Thursday, June 28, 2012
So I was listening to Making It with Riki Lindhome, a podcast I blogged about here, last night. On the episode I was listening to, the guest was actress Shannon Woodward.
If that name seems familiar to any of you, it's because almost five years ago, I was saying that I thought she was the very image of my character Keitha. I can still make the case.
One of the things they were talking about was that they think now is great time to be a woman in comedy.
Not only because of the sisters who are doing it for themselves, but because of a whole new generation of male writers who like writing for funny women. And who just like funny women, period.

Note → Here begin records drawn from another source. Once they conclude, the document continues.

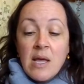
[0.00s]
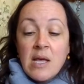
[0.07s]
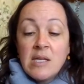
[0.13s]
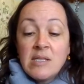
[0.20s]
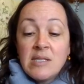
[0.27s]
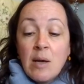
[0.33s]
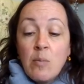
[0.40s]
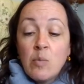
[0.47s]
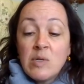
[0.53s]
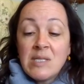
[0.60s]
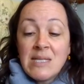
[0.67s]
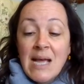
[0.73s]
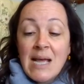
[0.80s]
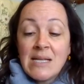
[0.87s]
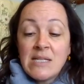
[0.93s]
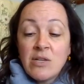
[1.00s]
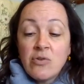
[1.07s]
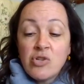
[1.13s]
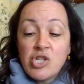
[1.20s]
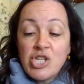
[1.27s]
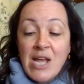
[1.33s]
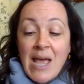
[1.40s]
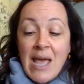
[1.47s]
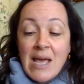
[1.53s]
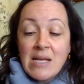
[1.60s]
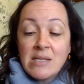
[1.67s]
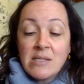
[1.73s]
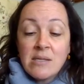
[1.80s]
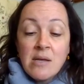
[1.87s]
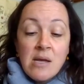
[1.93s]
Some were standing on
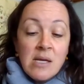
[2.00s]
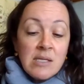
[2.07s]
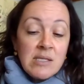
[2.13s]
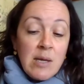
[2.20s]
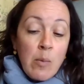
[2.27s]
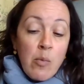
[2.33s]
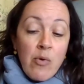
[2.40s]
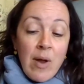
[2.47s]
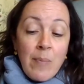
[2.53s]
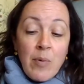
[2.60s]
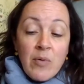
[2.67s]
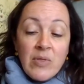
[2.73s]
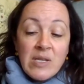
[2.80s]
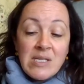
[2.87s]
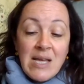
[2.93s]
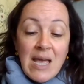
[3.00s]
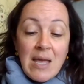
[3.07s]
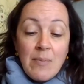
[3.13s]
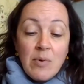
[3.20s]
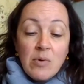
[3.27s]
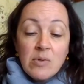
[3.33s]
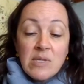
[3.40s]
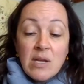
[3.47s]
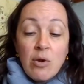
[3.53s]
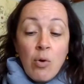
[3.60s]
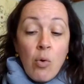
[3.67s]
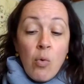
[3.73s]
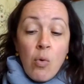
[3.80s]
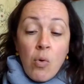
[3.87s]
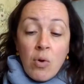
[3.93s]
chairs, some were up on the tables, and
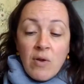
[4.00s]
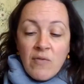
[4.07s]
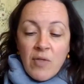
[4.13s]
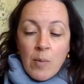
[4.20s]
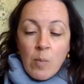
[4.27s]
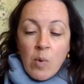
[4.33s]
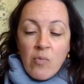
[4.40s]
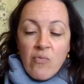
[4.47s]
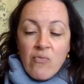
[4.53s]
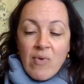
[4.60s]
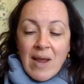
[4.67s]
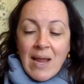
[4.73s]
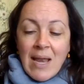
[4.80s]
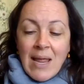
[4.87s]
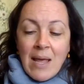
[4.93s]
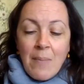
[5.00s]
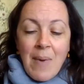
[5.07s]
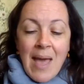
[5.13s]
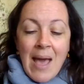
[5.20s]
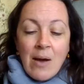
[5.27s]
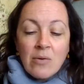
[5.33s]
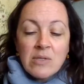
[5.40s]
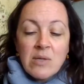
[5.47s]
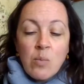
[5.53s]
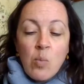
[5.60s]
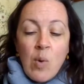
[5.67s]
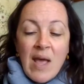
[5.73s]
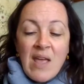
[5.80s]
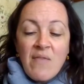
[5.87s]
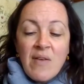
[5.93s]
all of them were wriggling about and
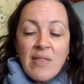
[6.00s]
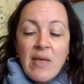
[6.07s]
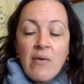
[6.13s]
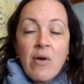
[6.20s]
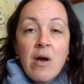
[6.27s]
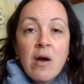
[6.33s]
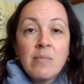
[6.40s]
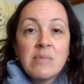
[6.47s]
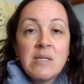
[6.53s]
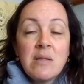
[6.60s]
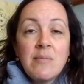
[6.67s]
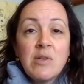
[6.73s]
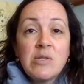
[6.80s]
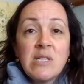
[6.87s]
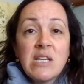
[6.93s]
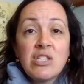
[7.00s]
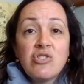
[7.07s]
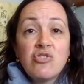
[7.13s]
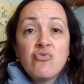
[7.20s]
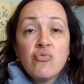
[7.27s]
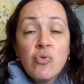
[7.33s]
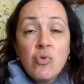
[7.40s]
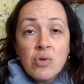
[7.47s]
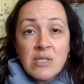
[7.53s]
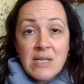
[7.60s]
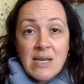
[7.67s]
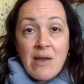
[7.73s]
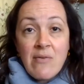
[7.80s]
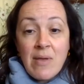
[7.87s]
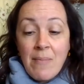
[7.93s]
waving their arms in the most
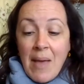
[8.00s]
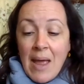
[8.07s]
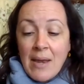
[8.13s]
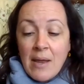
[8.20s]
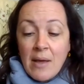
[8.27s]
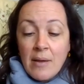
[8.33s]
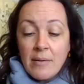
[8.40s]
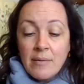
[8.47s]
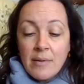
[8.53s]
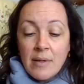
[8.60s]
extraordinary manner.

(Speaking of sisters, an aside having not much to do with the main point of this entry: I'm still stunned by how "once bitten, twice shy" at least one whole generation of women seems to be about feminism. Woodward brings it up a couple of times in the interview, but always then to conversationally scurry away as if she's afraid of being beaten with a phallus for even speaking the word. Which come to think of if, given some of the things that the GOP's been up to, she might have a point. And speaking of points, that brings me back to mine.)
Now, you'd think this--it being a good time for women in comedy and the men you love them--might be a sign of encouragement for me; that there's a place in the world for the kind of writing I like doing. (Or even, maybe especially, that an actress I can see playing one of my characters might actually be interested in doing so if she ever got the chance. Or I did.)

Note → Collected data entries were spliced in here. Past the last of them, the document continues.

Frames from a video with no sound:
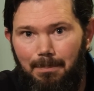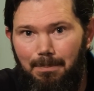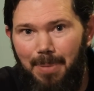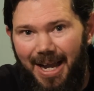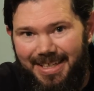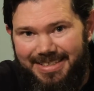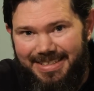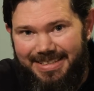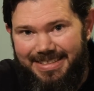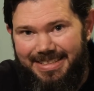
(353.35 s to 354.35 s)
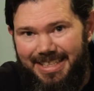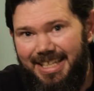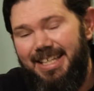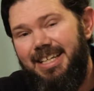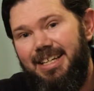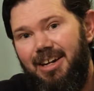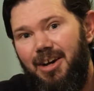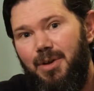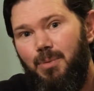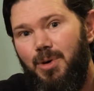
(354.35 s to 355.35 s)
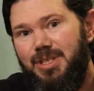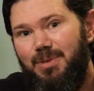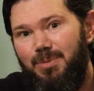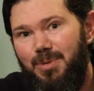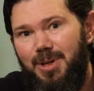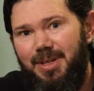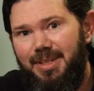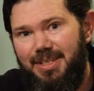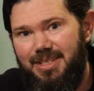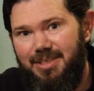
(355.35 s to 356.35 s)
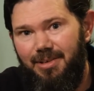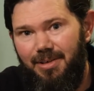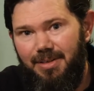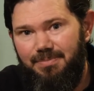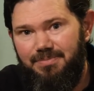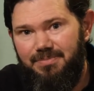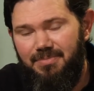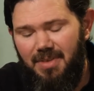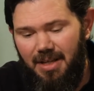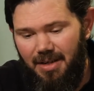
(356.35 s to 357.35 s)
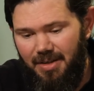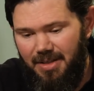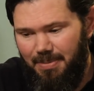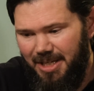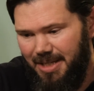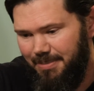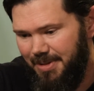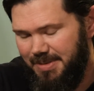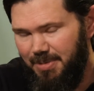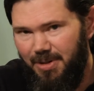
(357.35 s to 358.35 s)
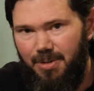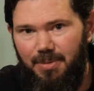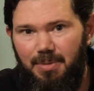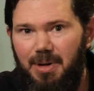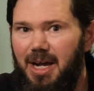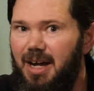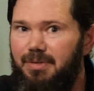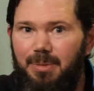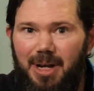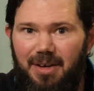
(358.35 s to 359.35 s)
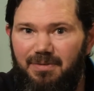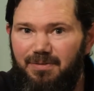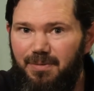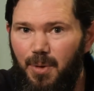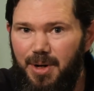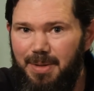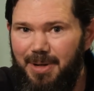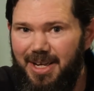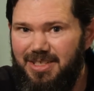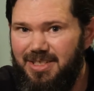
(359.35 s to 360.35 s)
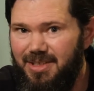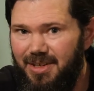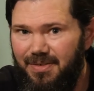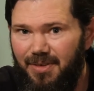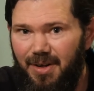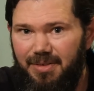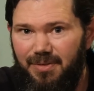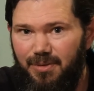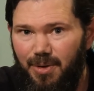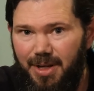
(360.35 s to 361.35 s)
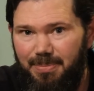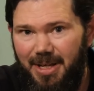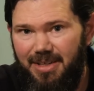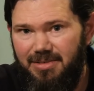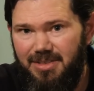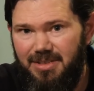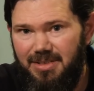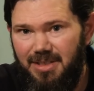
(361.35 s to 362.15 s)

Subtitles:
But on a was it worth it score, you picked up this bottle for about £40, 35 to £40,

But it doesn't work like that. Or I don't. Instead, what I see in my minds eye when I hear things like that is a fleet of boats...all blowing right past me, jumping through a closing window (yeah I know, mixed metaphor, bite me).
It's like when Amber Benson came out with Race You to the Bottom, which is about a mostly-gay guy and a mostly-straight girl who are having an affair. But again, I didn't see that as a positive sign for my Keitha/Annabel/Colley story because it's about love (and, in this case, sex) outside of definition. As that story is.

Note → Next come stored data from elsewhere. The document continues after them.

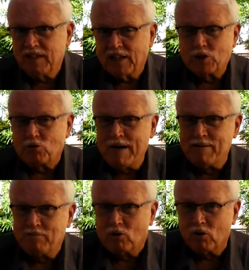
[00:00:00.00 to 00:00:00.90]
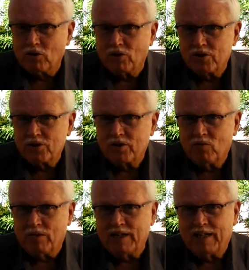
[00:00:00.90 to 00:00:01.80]
extreme importance
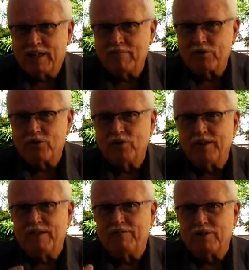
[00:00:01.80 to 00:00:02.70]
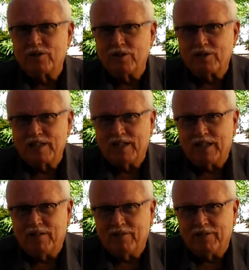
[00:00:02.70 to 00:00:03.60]
when it comes to the efficiency
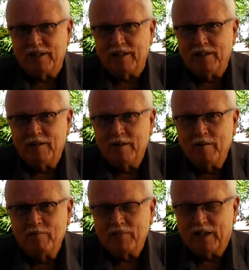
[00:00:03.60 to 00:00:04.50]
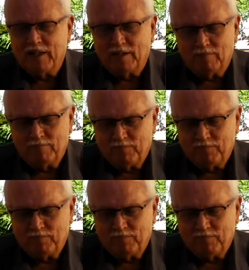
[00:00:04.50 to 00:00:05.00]
of the um,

I saw it as making anything happening with my characters less likely--it's not gonna happen for me, because it already happened for them. I'm not saying that's right, I'm just saying it's how I feel. Of course, it didn't help that I didn't feel that movie worked.
I'm the same way about Susan Boyle or any of the other "miracle discoveries" which seem to go viral at the drop of a hat. I'm not inspired by them; I do not think, "See, anything is possible!" I think that there's now just a little bit lesser of the finite amount of magic in the world, making it more unlikely that I'll be struck by even a bit.